Definitely a recommended read for anyone who wants to delve into microprocessor design without taking a four year degree program prior to doing so.
From top to bottom it describes the microarchitecture of every Intel processor from the Pentium to the Core 2 Duo and likewise with every PowerPC processor with the exception of the G6, (which was released around the same time as this book). Jon Stokes (the writer) uses easily identifiable analogies to describe otherwise incredibly complex systems. He has a sort of "down to earth" way about his writing and throws in a few cute jokes about Oprah and smoking cigarettes. Anyone with a cursory knowledge of computing can understand 90% of the text in this book. All you need is basic logic skills, math, and a halfway decent memory for what was written in the chapter before. If you're looking for a text on how the Core 2 Duo works and what differentiates it from the Pentium 4 (or any other previous microarchitecture), this is your book. Same goes for the PowerPC line of CPU's. There's also GREAT chapters on caching and x86-64.
Now the bad:
The biggest bone to pick is that he almost completely leaves AMD out of the book. The only mention AMD gets is in regards to x86-64. He sort of gives AMD "cred" for x86-64 and then moves on to how it works. This is unfortunate because AMD has made a lot meaningful contributions to x86 computing; the most notable being the IMC on the Opteron. The IMC gets one sentence in the entire book, which is this: it exists. To expand upon this particular bone, he doesn't even mention Sun's SPARC or DEC's Alpha, both of which have had major influences on x86 and RISC. I was flat out floored that the IMC received so little mention in the caching chapter of the book.
Granted, AMD and Intel's x86 processors aren't radically different from one another (especially compared to PowerPC), but with the level of detail this book goes into, he could have at least dedicated a single chapter to the Opteron. Furthermore, it seems like he compares Intel processors to PowerPC/Gx processors just for comparisons sake. Now that PowerPC is essentially dead, why write half the book about it? Let's get real here, PowerPC isn't going to contribute anything meaningful to computing from here on out. It'll live on in supercomputing and very high end servers, but the aim of this book is desktop computing. Another major microarch that goes unexplored is Itanium. Yes, Itanium hasn't been a commercial success, but it's definitely the best performing 64 bit solution out there and it's a complete and total departure from x86 which makes it interesting in my book. (Yes, I do realize I just contradicted myself w/ the G6 and Itanium lines)
Moving on there's little mention of dual core computing or parallelism outside C2D. He puts a small paragraph in on virtualization, but doesn't explain what the benefits are. He also completely leaves out hyperthreading (which will reappearing in Penryn). He doesn't really explain the difference in manufacturing technologies or other parts of a computer's "system." You get the idea (in the VERY last paragraph) that the industry is moving towards parallelism and multicore computing, but he never explains why or what the benefits are. And my final complaint is that the book ends rather abruptly. There's no closing chapter or conclusion... just a small paragraph that says something to the effect of "intel is moving away from higher clock speeds and focusing on more cores and it's a really big deal." And BAM! it's over.
To sum it up, I was a little disappointed with the lack of AMD's mention and overall Jon doesn't really exude "excitement" about computing. He seems to forget he's writing a book and not a white paper. Still, the book is probably one of the more definitive publishings on Intel's modern day x86 CPU's and IBM/Motorola's PPC line of CPU's, all written in a way easily understood. I wouldn't say it was a complete waste of my time, but a newcomer to computing would walk away from this book with almost no knowledge on Intel's biggest (and most important) competitor: AMD. Jon makes out Intel's biggest competitor to be IBM and the PowerPC line of processors, which of course is absurd.
I hate to call this book biased, but it's hard not to after reading it.

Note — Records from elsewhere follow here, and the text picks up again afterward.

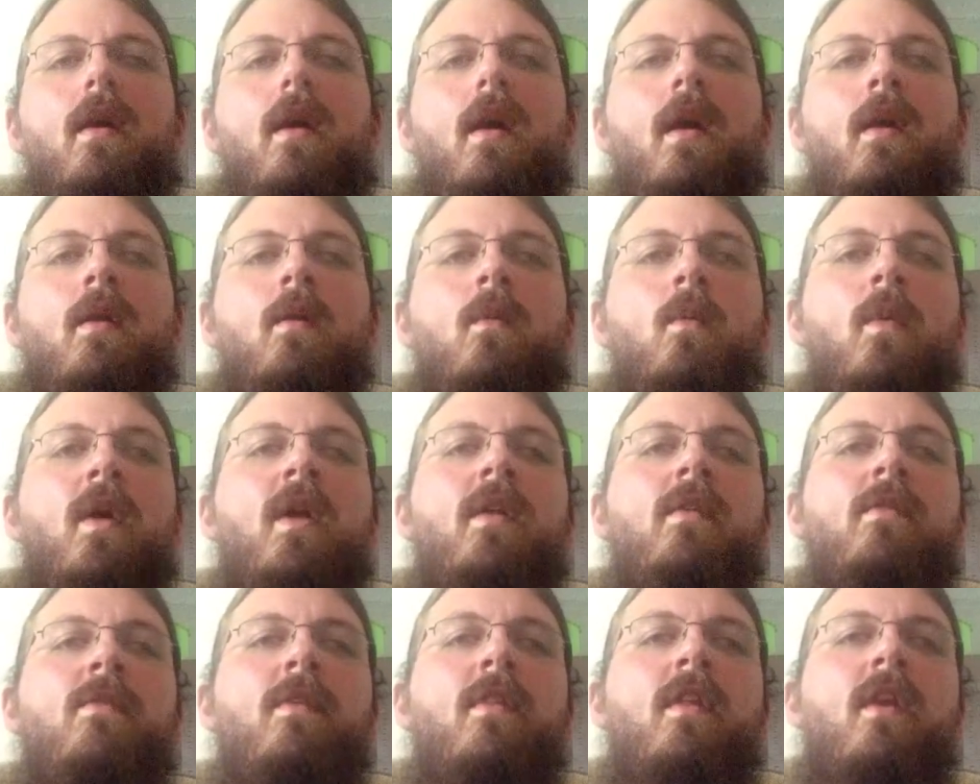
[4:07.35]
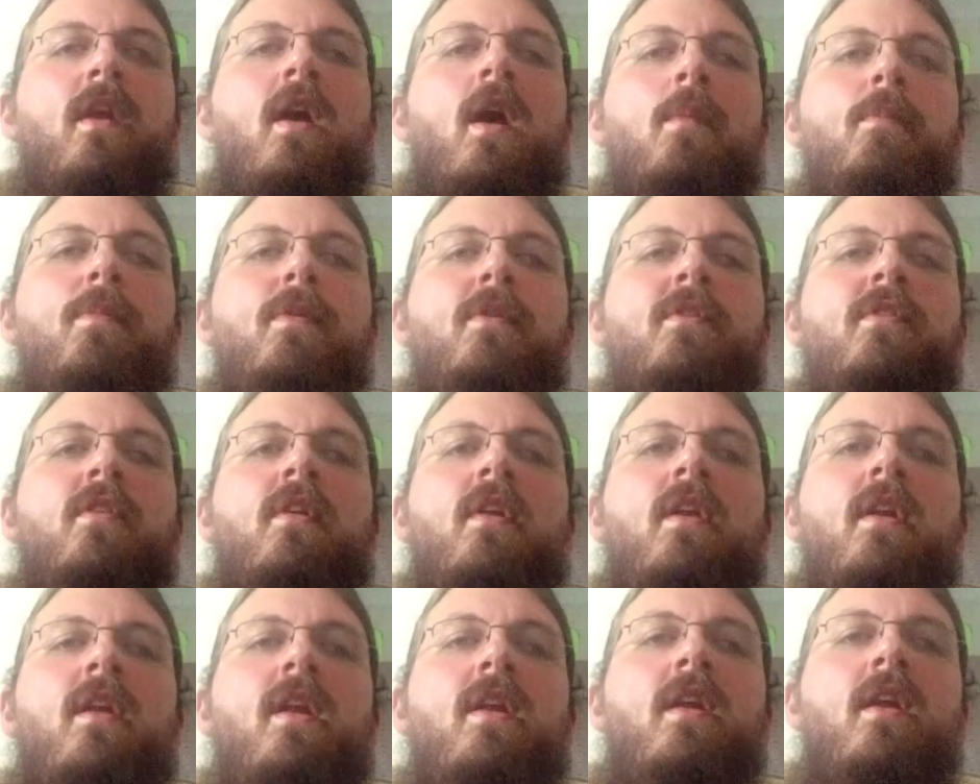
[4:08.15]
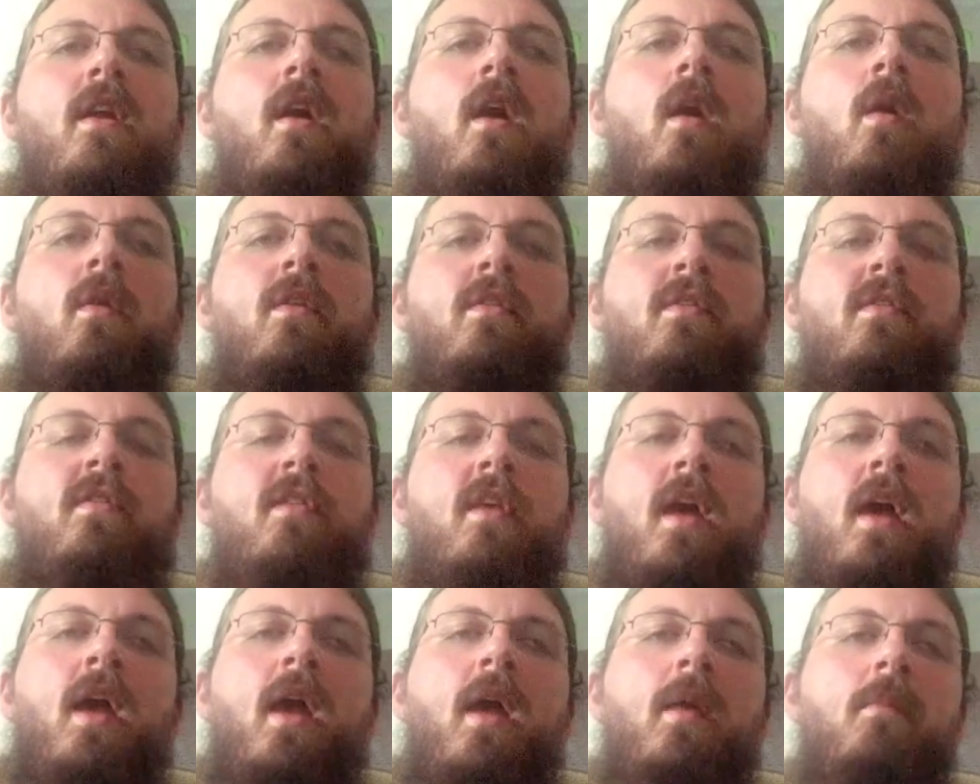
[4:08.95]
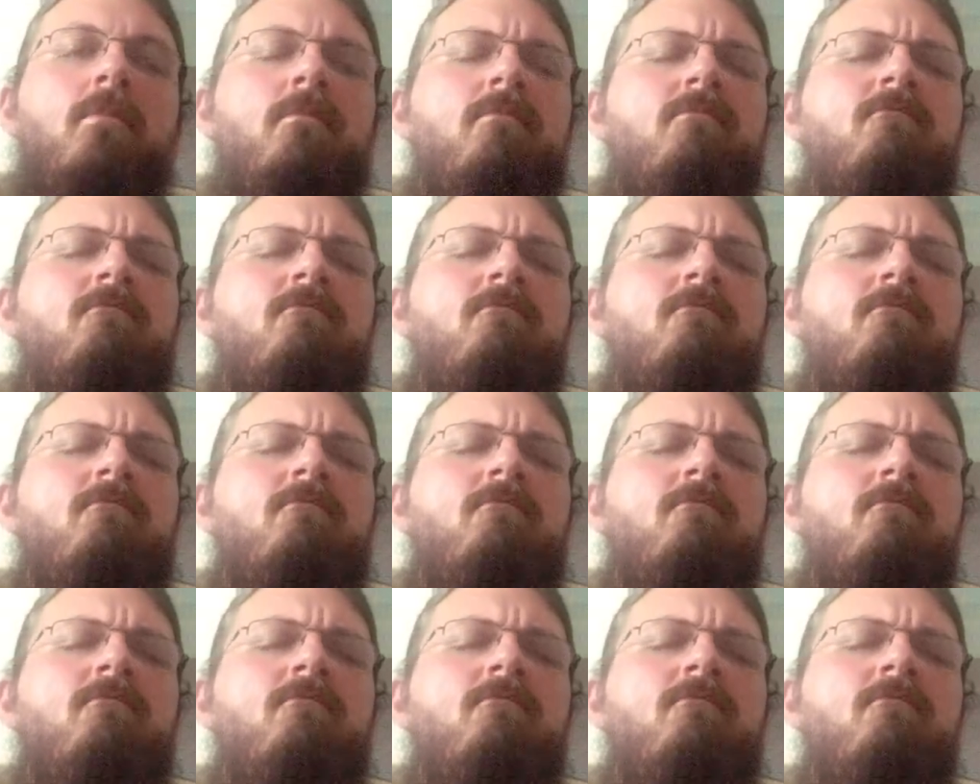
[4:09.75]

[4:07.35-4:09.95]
and wait for the opportunity to go and say,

Inside the Machine benefits from several strong features. First, the book's color illustrations are a treat, nicely explaining many topics. Second, the comparative approach taken by author Jon Stokes is a powerful and enlightening educational tool. By comparing aspects of different processors (G4e as "wide and shallow" vs P4 as "narrow and deep") I learned more than reading about the processors individually. Third, the author "builds" processors feature-by-feature, starting with the hypothetical DLW-1, continuing with the DLW-2, and then showing how his constructs compare against real processors. Modern processors are very complicated, and a powerful way to learn how they work is to start simple and progress from there. Fourth, astute readers might use Inside the Machine as a simple introduction to assembly language. The book doesn't teach assembly, but it shows, instruction by instruction, how it maps to machine language (bit by bit).
A few minor aspects of Inside the Machine caused me to not give the book five stars. First, I would have liked at least some coverage of the 386 and 486, prior to the Pentium. The i386 at least seems to be the least common denominator for many Unix variants, even though some now use the Pentium for that role. Second, some of the material seemed a little unorganized. For example, a chapter on caching (ch 11) appears to have been thrown after ch 10, but doesn't seem to fit there. Elsewhere, I have to wait to ch 10 to learn about the front side bus, in the middle of a discussion of the G5. I would have also liked to have learned a little more terminology associated with motherboards and the like. Finally, each chapter lacks a summary or conclusion. A few times I felt like the chapter just ended full-stop, with no sense of what had been discussed.
I think addressing these shortcomings would make for an excellent second edition. Perhaps including an appendix with a processor summary would help. I guess if I really want more details, I can turn to Scott Mueller's Upgrading and Repairing PCs; the 18th edition arrives this summer. Inside the Machine is the book that will help you understand how the components of a modern microprocessor function.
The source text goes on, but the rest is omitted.